=== DATASET ===

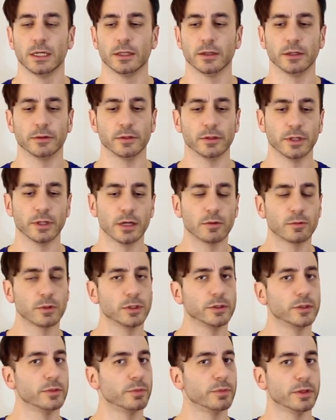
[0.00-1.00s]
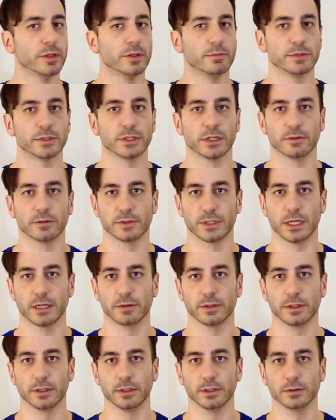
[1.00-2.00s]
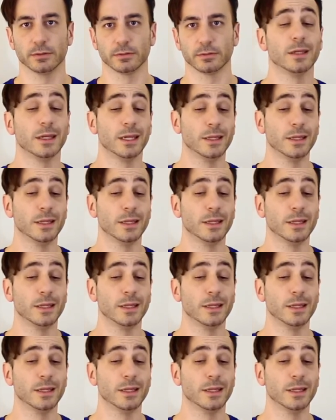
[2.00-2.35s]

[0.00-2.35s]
that they're not willing to put themselves out there.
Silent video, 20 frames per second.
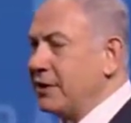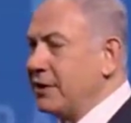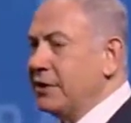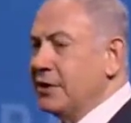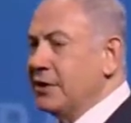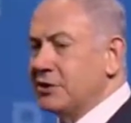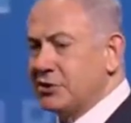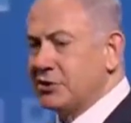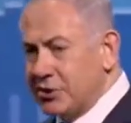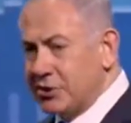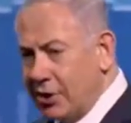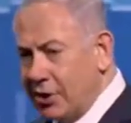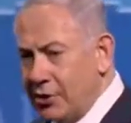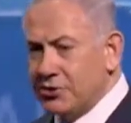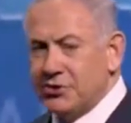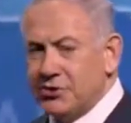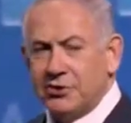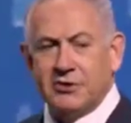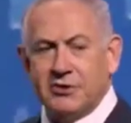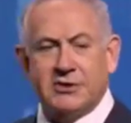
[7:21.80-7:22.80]

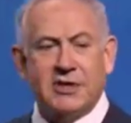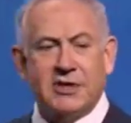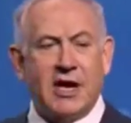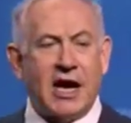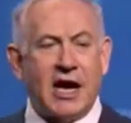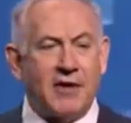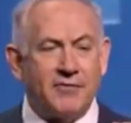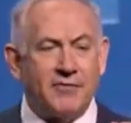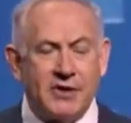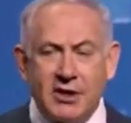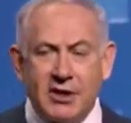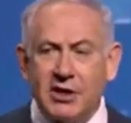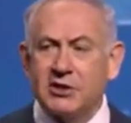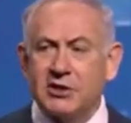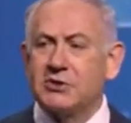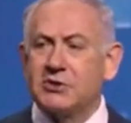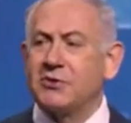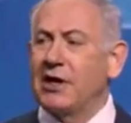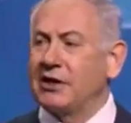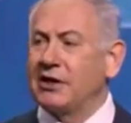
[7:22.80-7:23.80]
soldiers of the
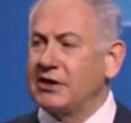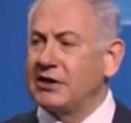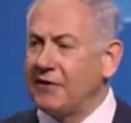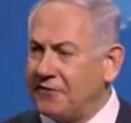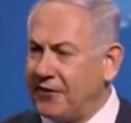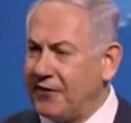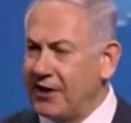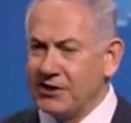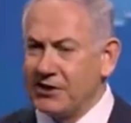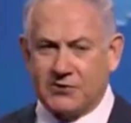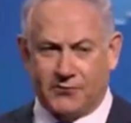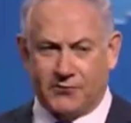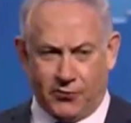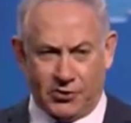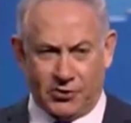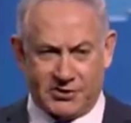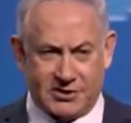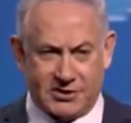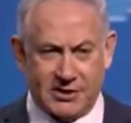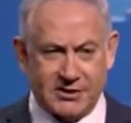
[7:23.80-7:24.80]
Israel Defense
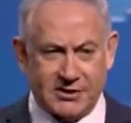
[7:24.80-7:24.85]
Forces,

===

__WORK TASK__:
What the answer needs is every line from the one with "Silent video, 20 frames per second." through the last line of the data, reproduced word for word and with pictures omitted.

__REPLY__:
Silent video, 20 frames per second.
[7:21.80-7:22.80]

[7:22.80-7:23.80]
soldiers of the
[7:23.80-7:24.80]
Israel Defense
[7:24.80-7:24.85]
Forces,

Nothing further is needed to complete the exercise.